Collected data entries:
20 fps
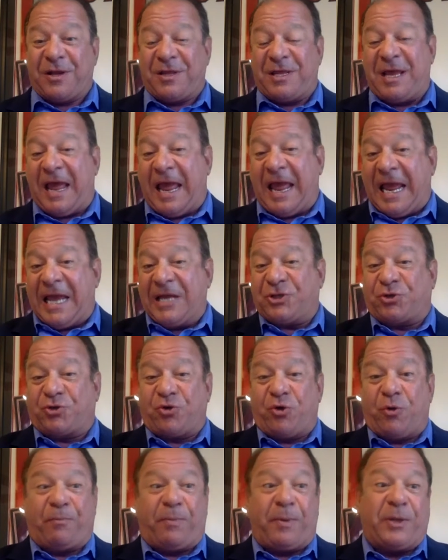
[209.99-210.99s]
the age
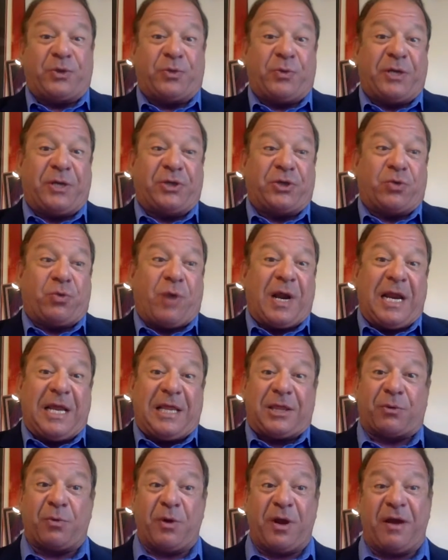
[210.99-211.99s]
group between
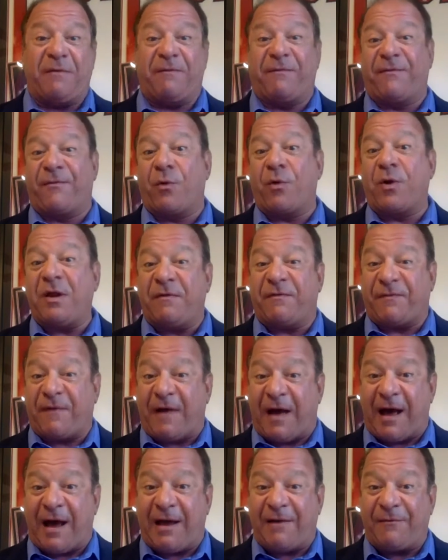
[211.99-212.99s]
23 and
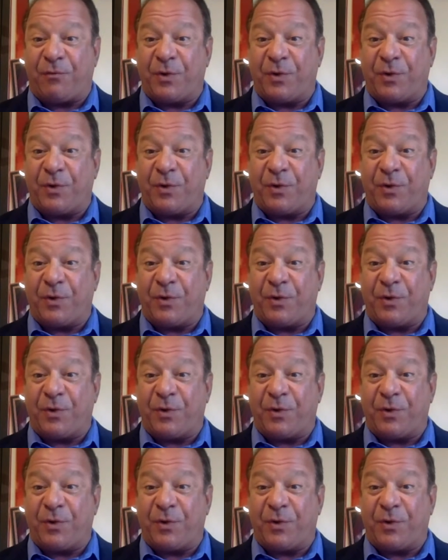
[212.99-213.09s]
45,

§ To do
Set the pictures aside and restate word for word only the lines from the line containing "[209.99-210.99s]" through the end of the entries above, both included.

§ Solution to this problem
[209.99-210.99s]
the age
[210.99-211.99s]
group between
[211.99-212.99s]
23 and
[212.99-213.09s]
45,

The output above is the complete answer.